::: PROVIDED MATERIAL :::

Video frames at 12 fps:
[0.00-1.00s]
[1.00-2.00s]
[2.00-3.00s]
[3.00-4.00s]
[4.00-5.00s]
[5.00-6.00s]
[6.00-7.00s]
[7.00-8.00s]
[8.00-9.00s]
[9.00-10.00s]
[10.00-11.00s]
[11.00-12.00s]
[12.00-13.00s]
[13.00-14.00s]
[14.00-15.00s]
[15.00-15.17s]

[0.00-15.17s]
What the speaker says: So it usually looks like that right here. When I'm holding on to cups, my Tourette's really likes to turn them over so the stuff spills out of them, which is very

:::
::: PROVIDED MATERIAL :::

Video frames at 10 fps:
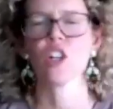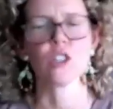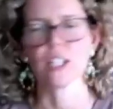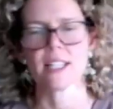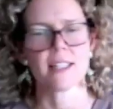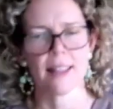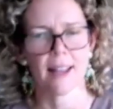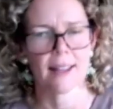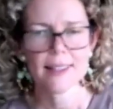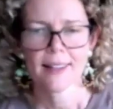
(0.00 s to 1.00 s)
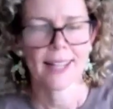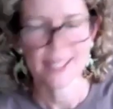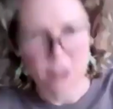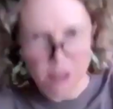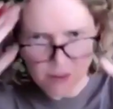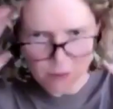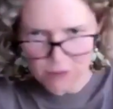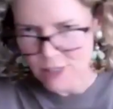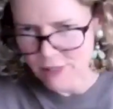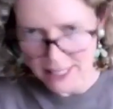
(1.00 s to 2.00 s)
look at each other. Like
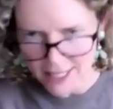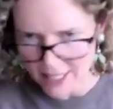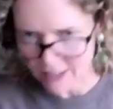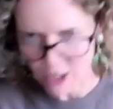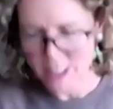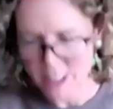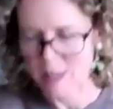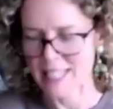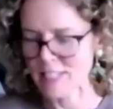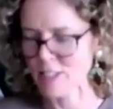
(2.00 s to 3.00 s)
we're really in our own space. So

:::

> _WORK TO COMPLETE_: Set down exactly the lines of the data above, beginning with the line that has "Video frames at 12" and ending with the line that has "What the speaker", and no others.

> _ANSWER SECTION_:
Video frames at 12 fps:
[0.00-1.00s]
[1.00-2.00s]
[2.00-3.00s]
[3.00-4.00s]
[4.00-5.00s]
[5.00-6.00s]
[6.00-7.00s]
[7.00-8.00s]
[8.00-9.00s]
[9.00-10.00s]
[10.00-11.00s]
[11.00-12.00s]
[12.00-13.00s]
[13.00-14.00s]
[14.00-15.00s]
[15.00-15.17s]

[0.00-15.17s]
What the speaker says: So it usually looks like that right here. When I'm holding on to cups, my Tourette's really likes to turn them over so the stuff spills out of them, which is very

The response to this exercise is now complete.